Task to carry out
Repeat the lines from the one containing "[0:01.00-0:02.00]" through the end of the listing exactly, both ends included. Do not carry over any pictures.

Material provided
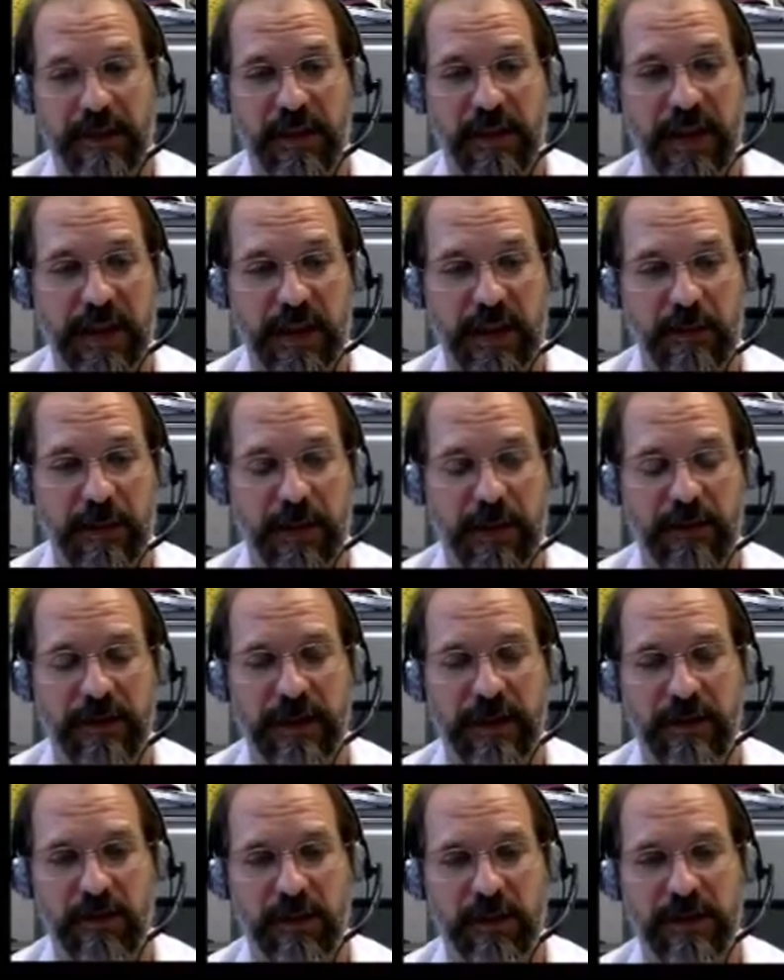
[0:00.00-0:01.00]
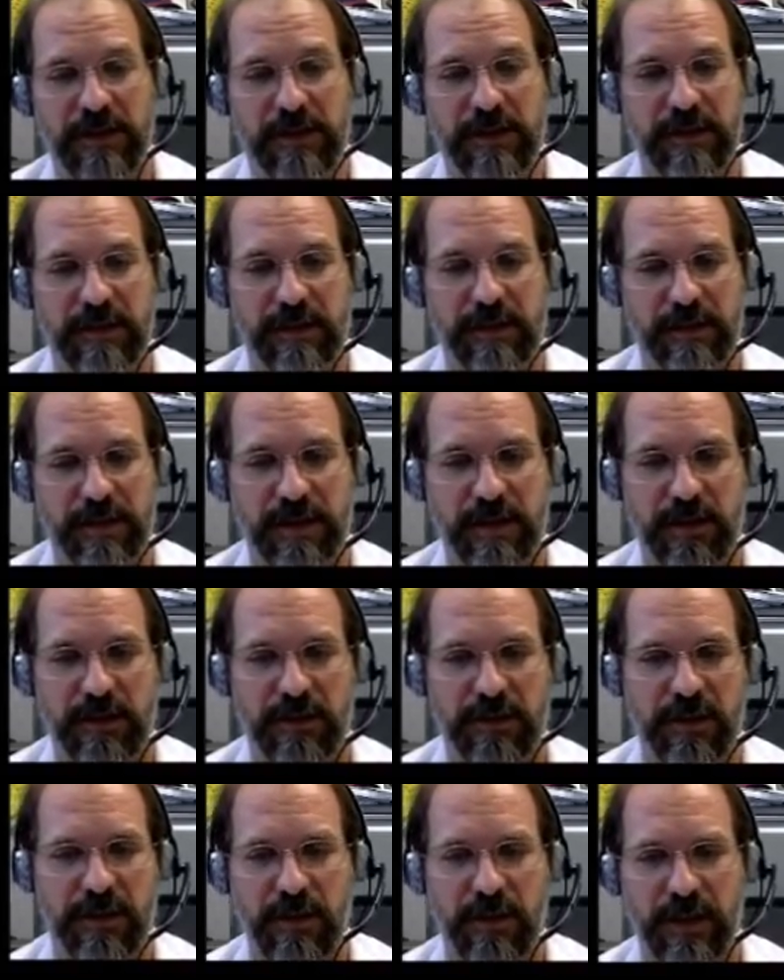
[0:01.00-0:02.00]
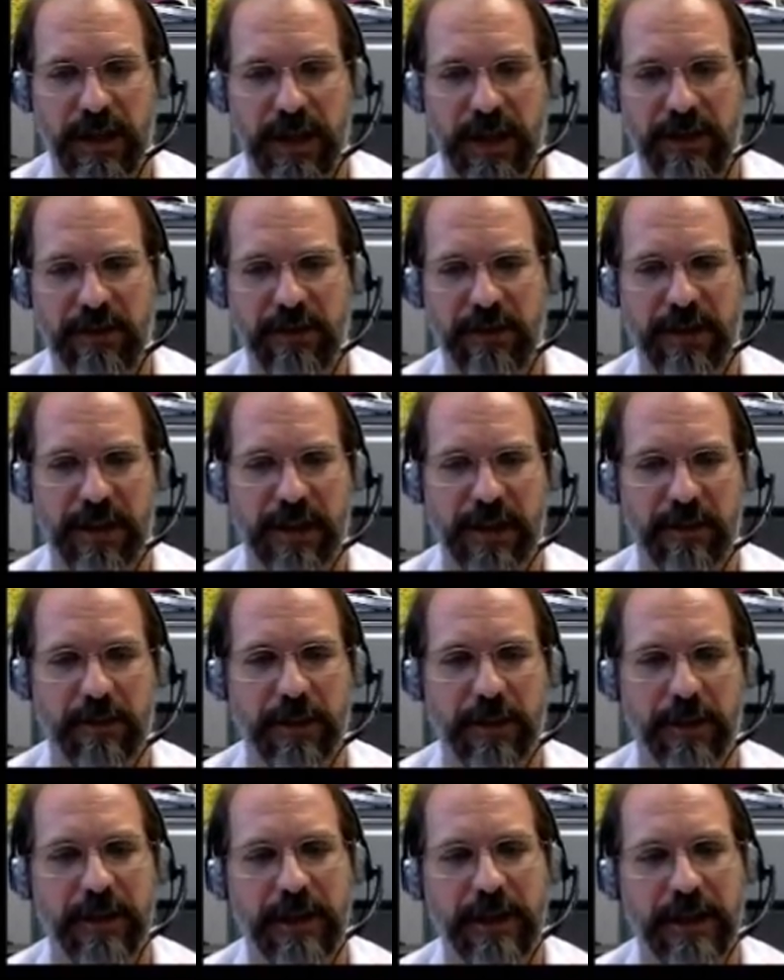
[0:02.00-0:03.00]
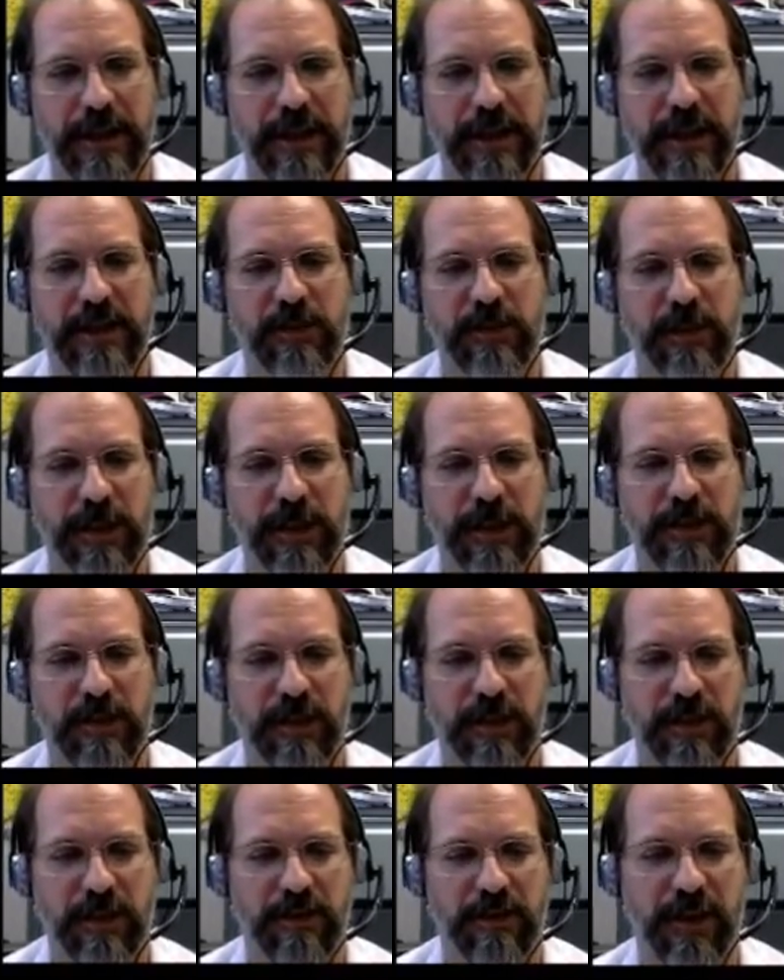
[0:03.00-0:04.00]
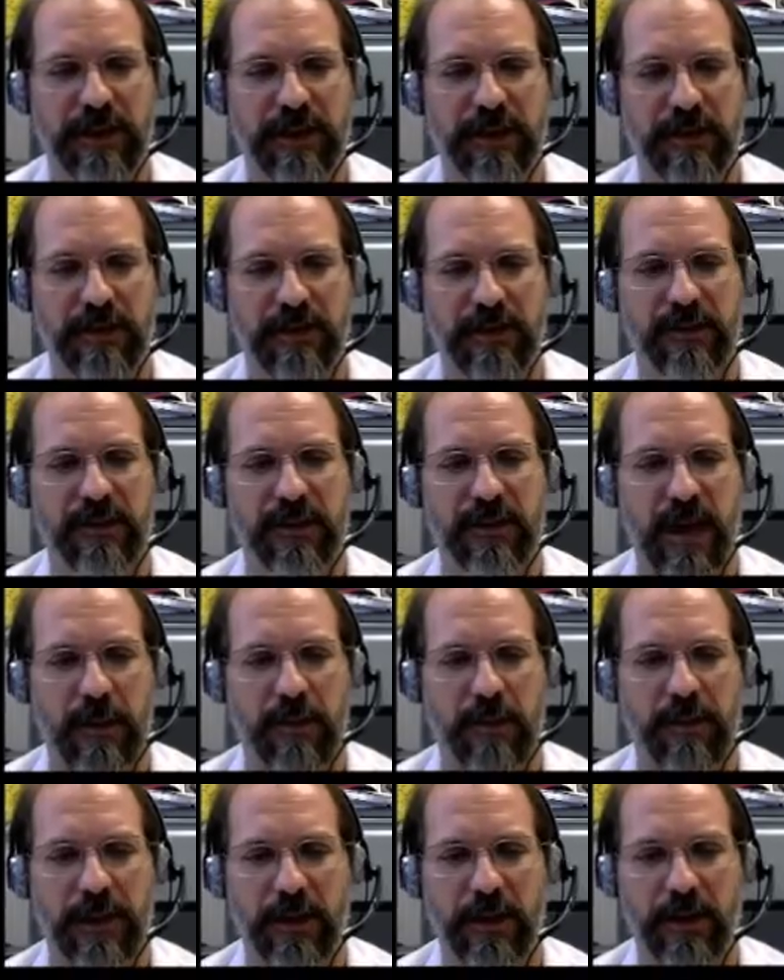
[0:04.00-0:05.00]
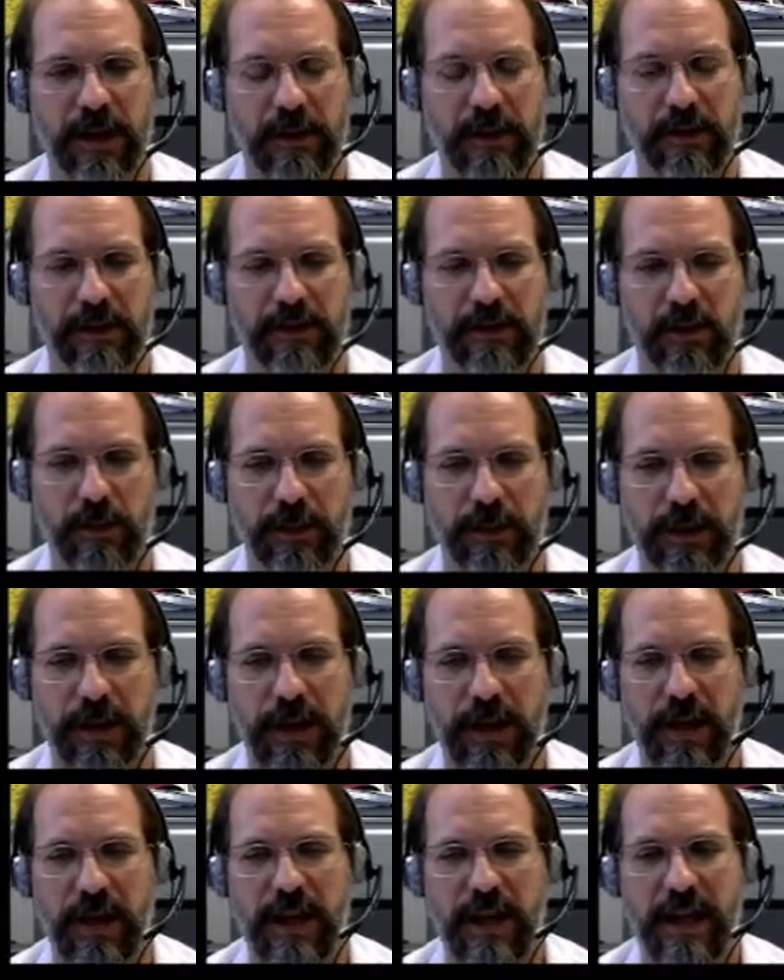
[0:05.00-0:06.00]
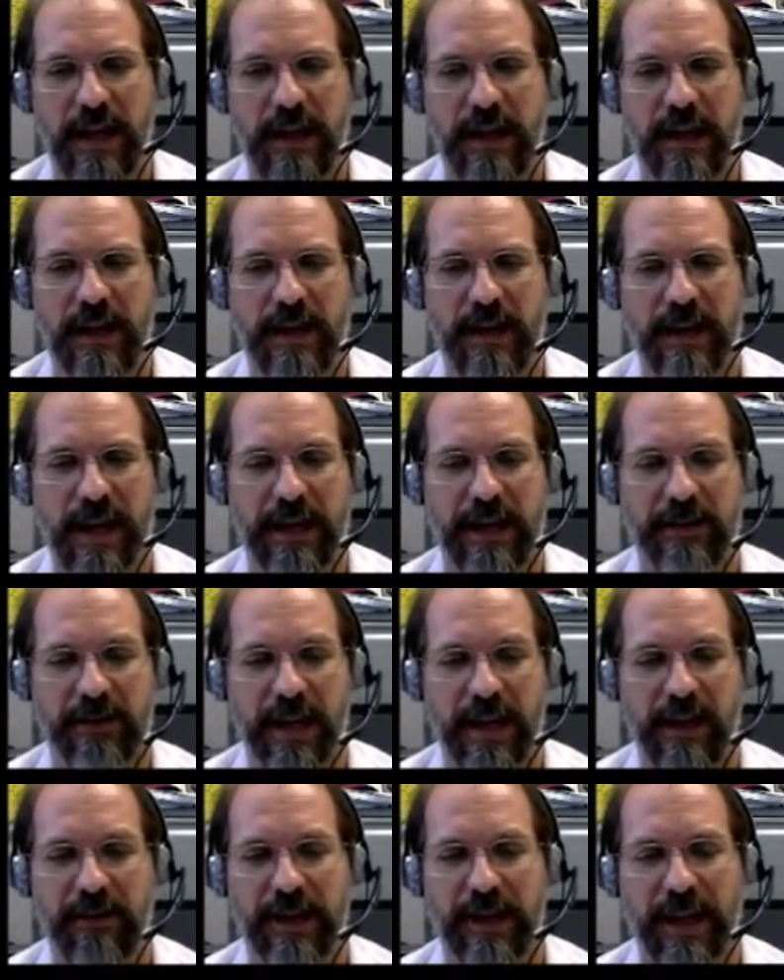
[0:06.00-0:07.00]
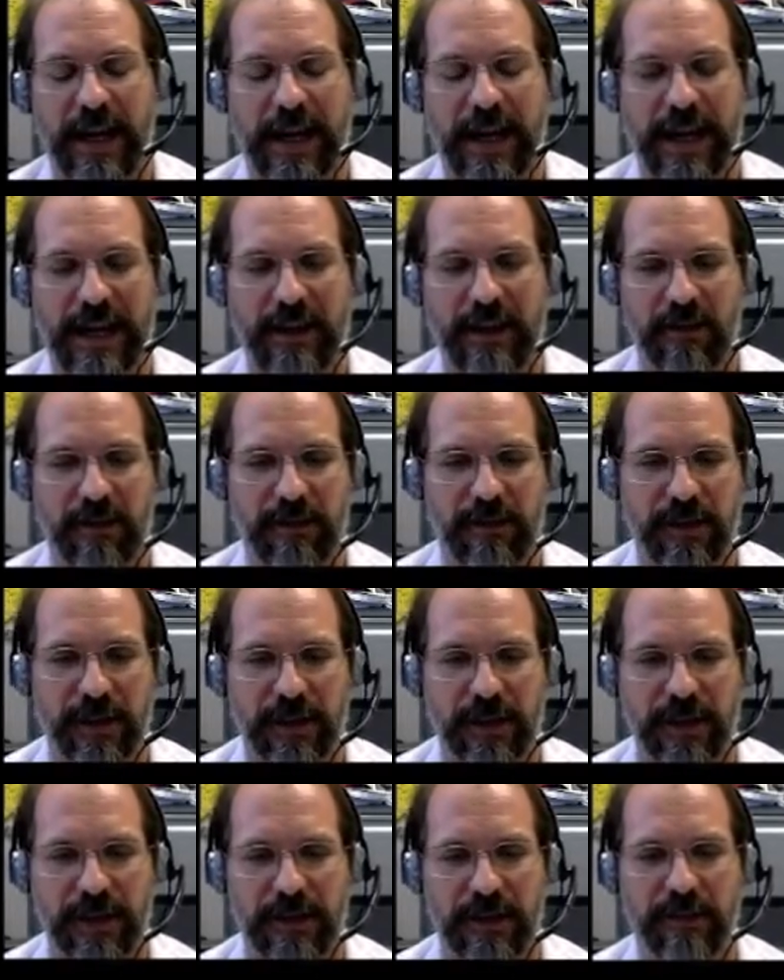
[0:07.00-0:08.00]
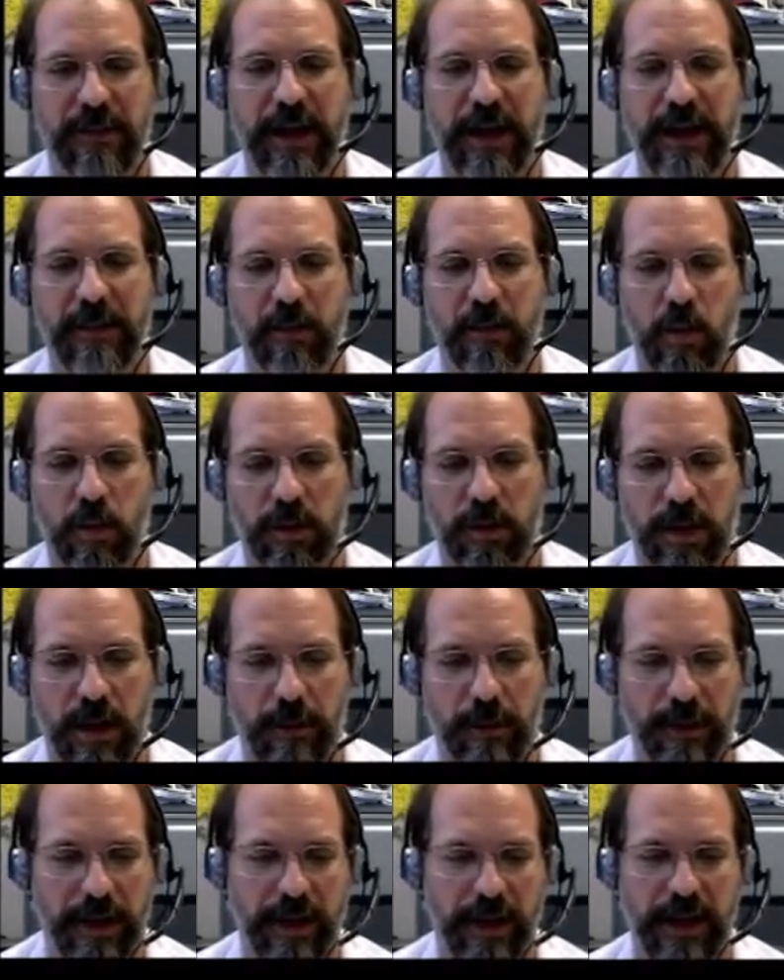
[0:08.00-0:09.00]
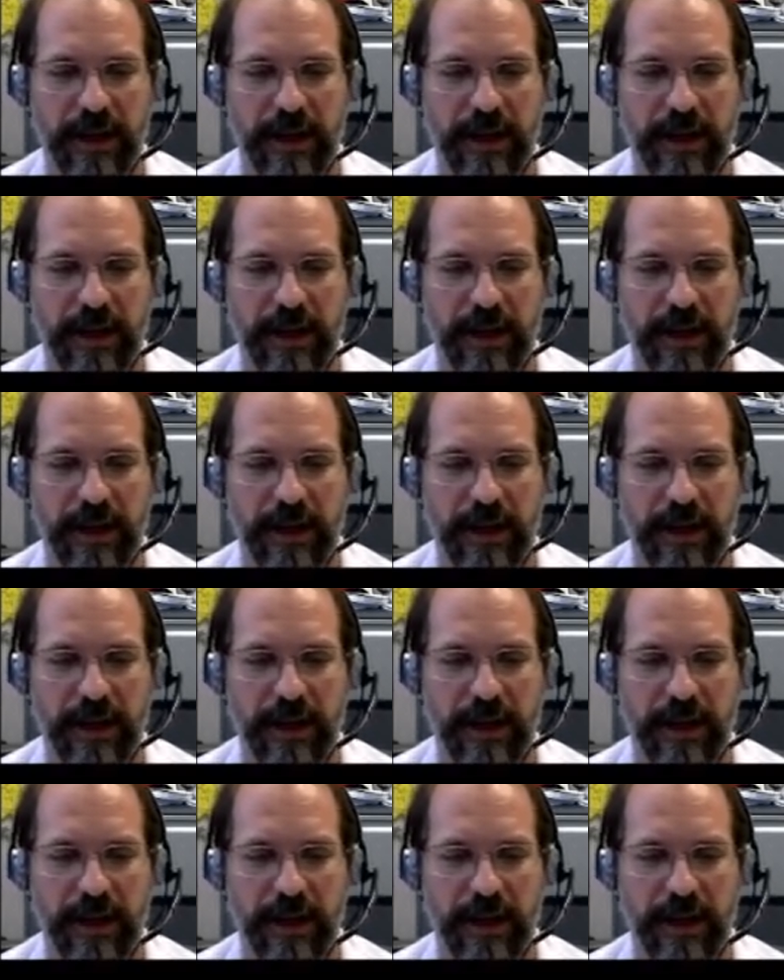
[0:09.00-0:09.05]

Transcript: thing about increased CO2 and hydrogen ion, but it speaks to the effect of carbaminohemoglobin actually having a higher affinity to bind more carbon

Final answer
[0:01.00-0:02.00]
[0:02.00-0:03.00]
[0:03.00-0:04.00]
[0:04.00-0:05.00]
[0:05.00-0:06.00]
[0:06.00-0:07.00]
[0:07.00-0:08.00]
[0:08.00-0:09.00]
[0:09.00-0:09.05]

Transcript: thing about increased CO2 and hydrogen ion, but it speaks to the effect of carbaminohemoglobin actually having a higher affinity to bind more carbon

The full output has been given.